Provided data:
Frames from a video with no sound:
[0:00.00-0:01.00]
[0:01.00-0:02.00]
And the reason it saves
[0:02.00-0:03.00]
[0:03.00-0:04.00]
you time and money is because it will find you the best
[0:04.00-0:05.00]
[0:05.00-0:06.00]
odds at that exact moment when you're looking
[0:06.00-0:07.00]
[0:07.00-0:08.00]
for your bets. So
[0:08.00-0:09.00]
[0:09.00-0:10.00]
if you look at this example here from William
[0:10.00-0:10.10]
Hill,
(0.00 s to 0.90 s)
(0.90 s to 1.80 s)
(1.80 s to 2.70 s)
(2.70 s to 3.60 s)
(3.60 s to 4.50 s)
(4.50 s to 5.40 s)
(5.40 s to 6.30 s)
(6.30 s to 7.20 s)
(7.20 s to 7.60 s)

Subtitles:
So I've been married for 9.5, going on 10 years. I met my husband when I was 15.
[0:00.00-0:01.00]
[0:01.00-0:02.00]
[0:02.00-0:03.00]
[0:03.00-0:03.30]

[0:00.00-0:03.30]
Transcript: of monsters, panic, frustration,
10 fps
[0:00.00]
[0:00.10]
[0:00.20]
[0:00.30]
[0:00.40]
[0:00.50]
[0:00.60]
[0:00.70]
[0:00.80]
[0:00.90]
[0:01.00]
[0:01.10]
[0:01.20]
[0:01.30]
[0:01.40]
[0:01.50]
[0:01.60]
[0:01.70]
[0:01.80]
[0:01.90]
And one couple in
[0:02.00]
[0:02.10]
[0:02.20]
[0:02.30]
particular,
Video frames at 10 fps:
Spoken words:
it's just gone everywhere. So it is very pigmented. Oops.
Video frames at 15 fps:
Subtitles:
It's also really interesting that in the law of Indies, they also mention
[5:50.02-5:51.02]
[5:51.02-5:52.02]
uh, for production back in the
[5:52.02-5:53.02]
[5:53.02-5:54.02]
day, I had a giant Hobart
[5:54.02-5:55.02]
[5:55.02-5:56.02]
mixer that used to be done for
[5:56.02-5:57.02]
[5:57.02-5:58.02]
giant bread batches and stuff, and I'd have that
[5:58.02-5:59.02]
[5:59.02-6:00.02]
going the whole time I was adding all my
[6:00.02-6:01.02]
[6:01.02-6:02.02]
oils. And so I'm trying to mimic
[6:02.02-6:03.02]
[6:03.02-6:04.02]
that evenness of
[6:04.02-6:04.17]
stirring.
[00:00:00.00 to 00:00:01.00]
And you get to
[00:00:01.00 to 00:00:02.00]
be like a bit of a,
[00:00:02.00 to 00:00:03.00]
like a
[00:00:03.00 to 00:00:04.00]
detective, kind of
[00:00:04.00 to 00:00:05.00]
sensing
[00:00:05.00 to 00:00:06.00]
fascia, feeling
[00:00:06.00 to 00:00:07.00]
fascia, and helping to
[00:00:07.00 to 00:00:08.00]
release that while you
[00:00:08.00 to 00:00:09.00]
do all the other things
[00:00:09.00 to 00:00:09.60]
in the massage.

Required work: Restate every record above, exactly, in full.

Exercise result:
Frames from a video with no sound:
[0:00.00-0:01.00]
[0:01.00-0:02.00]
And the reason it saves
[0:02.00-0:03.00]
[0:03.00-0:04.00]
you time and money is because it will find you the best
[0:04.00-0:05.00]
[0:05.00-0:06.00]
odds at that exact moment when you're looking
[0:06.00-0:07.00]
[0:07.00-0:08.00]
for your bets. So
[0:08.00-0:09.00]
[0:09.00-0:10.00]
if you look at this example here from William
[0:10.00-0:10.10]
Hill,
(0.00 s to 0.90 s)
(0.90 s to 1.80 s)
(1.80 s to 2.70 s)
(2.70 s to 3.60 s)
(3.60 s to 4.50 s)
(4.50 s to 5.40 s)
(5.40 s to 6.30 s)
(6.30 s to 7.20 s)
(7.20 s to 7.60 s)

Subtitles:
So I've been married for 9.5, going on 10 years. I met my husband when I was 15.
[0:00.00-0:01.00]
[0:01.00-0:02.00]
[0:02.00-0:03.00]
[0:03.00-0:03.30]

[0:00.00-0:03.30]
Transcript: of monsters, panic, frustration,
10 fps
[0:00.00]
[0:00.10]
[0:00.20]
[0:00.30]
[0:00.40]
[0:00.50]
[0:00.60]
[0:00.70]
[0:00.80]
[0:00.90]
[0:01.00]
[0:01.10]
[0:01.20]
[0:01.30]
[0:01.40]
[0:01.50]
[0:01.60]
[0:01.70]
[0:01.80]
[0:01.90]
And one couple in
[0:02.00]
[0:02.10]
[0:02.20]
[0:02.30]
particular,
Video frames at 10 fps:
Spoken words:
it's just gone everywhere. So it is very pigmented. Oops.
Video frames at 15 fps:
Subtitles:
It's also really interesting that in the law of Indies, they also mention
[5:50.02-5:51.02]
[5:51.02-5:52.02]
uh, for production back in the
[5:52.02-5:53.02]
[5:53.02-5:54.02]
day, I had a giant Hobart
[5:54.02-5:55.02]
[5:55.02-5:56.02]
mixer that used to be done for
[5:56.02-5:57.02]
[5:57.02-5:58.02]
giant bread batches and stuff, and I'd have that
[5:58.02-5:59.02]
[5:59.02-6:00.02]
going the whole time I was adding all my
[6:00.02-6:01.02]
[6:01.02-6:02.02]
oils. And so I'm trying to mimic
[6:02.02-6:03.02]
[6:03.02-6:04.02]
that evenness of
[6:04.02-6:04.17]
stirring.
[00:00:00.00 to 00:00:01.00]
And you get to
[00:00:01.00 to 00:00:02.00]
be like a bit of a,
[00:00:02.00 to 00:00:03.00]
like a
[00:00:03.00 to 00:00:04.00]
detective, kind of
[00:00:04.00 to 00:00:05.00]
sensing
[00:00:05.00 to 00:00:06.00]
fascia, feeling
[00:00:06.00 to 00:00:07.00]
fascia, and helping to
[00:00:07.00 to 00:00:08.00]
release that while you
[00:00:08.00 to 00:00:09.00]
do all the other things
[00:00:09.00 to 00:00:09.60]
in the massage.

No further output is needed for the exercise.